8. International Outlook

  • Canadian courts are more open to examining the law and decisions of other Common Law countries to help formulate answers to legal questions here, especially in human rights cases.

9. Juries

  • They are much less frequently used here. Few civil trials have juries. In some cases, litigants may not even ask for a jury. Some criminal trials have juries. Many don’t.

10. Damage Awards

  • Civil damage awards tend to be much lower here. Damages for “pain and suffering”, i.e. general damages, cannot be higher than about $350,000. Even then, that amount is reserved for the most severe cases.

11. Bilingual Courts

  • Courts in Canada are officially bilingual. You are entitled to a trial in English or French.

12. Media

  • Cameras are generally not allowed in Canadian courtrooms. After a jury trial, jurors are forbidden to talk to the press (or anyone) about the case.
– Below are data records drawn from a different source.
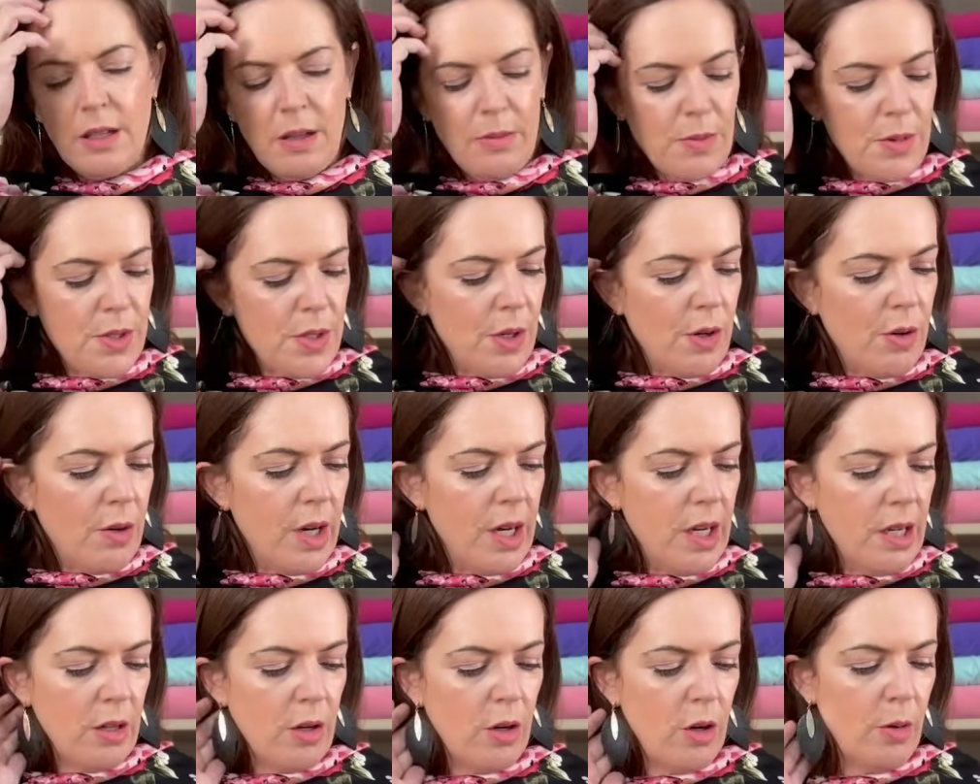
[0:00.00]
I'm
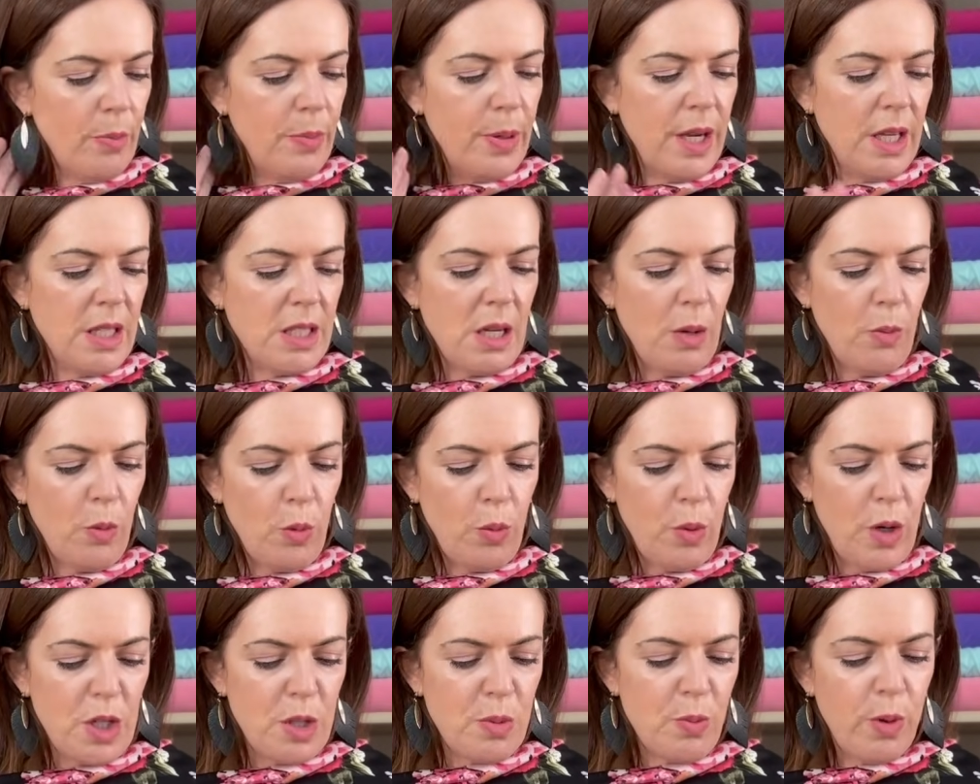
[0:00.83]
sorry. Hot pink double
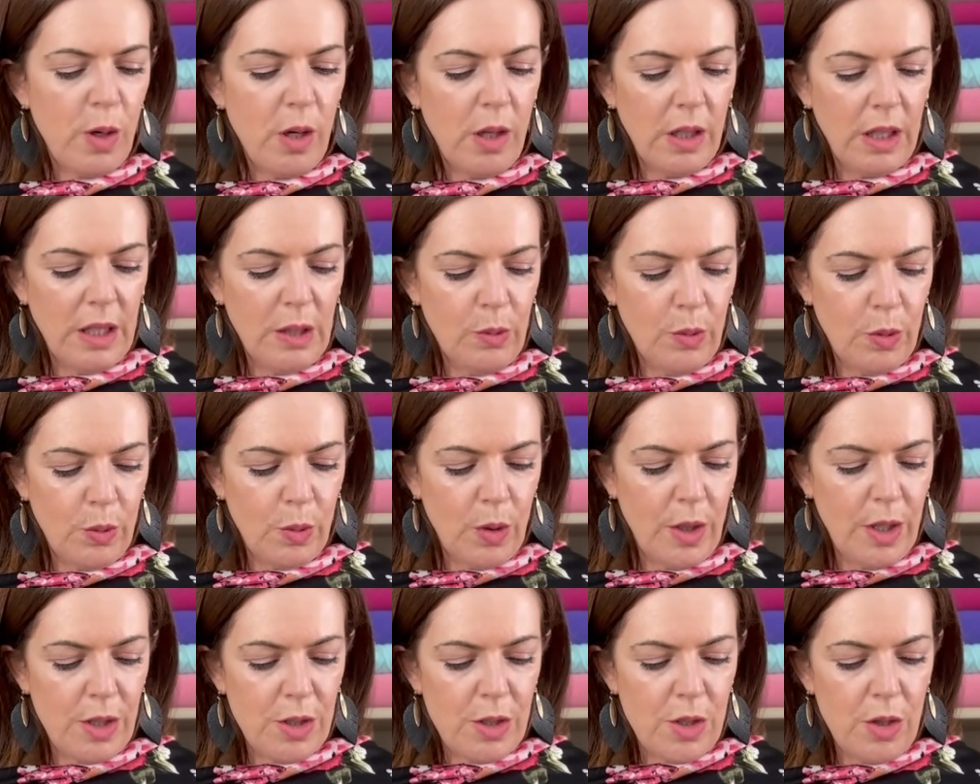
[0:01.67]
brush poly would
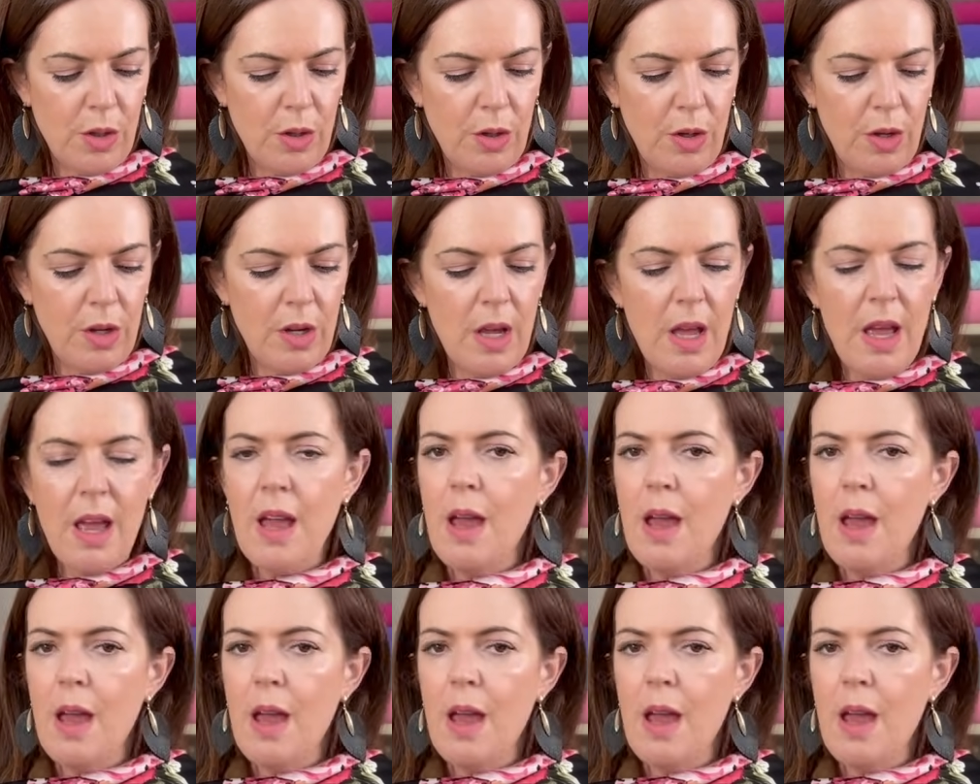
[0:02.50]
work too.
  • There are some terms the American system uses that the Canadian one does not. In court, Canadian lawyers call the opposing counsel “My friend”. More terms:
AttorneyLawyer or Solicitor (almost never Barrister, but…)
Attorney-at-LawBarrister and Solicitor
Interrogatory / DepositionExamination for Discovery
StipulationConsent or Agreement
Grant of CertiorariLeave to Appeal
Amicus curiaeIntervenor2
Bill of RightsCharter of Rights3

14. And…

  • Other Canada-specific differences include:
  • Most judges, lawyers and some court personnel all wear formal black robes (judges may have a red sash) and white collars, but no wigs.
  • It is common practice to bow to the court when entering and leaving the courtroom while the judge is sitting.
  • There is no gavel in the courtroom.
  • There are no “sidebars” in the courtroom.
  • You cannot strike something from the record at a trial.
  • When examining a witness, lawyers are expected to remain at the lectern or counsel table. They cannot approach the witness in the stand.


1 Outside Québec. This article focusses exclusively on Canada’s common law jurisdictions.

2 Amicus curiae means something different in Canada.

3 There is a Canadian Bill of Rights –but it’s not constitutional, and is of lesser legal relevance.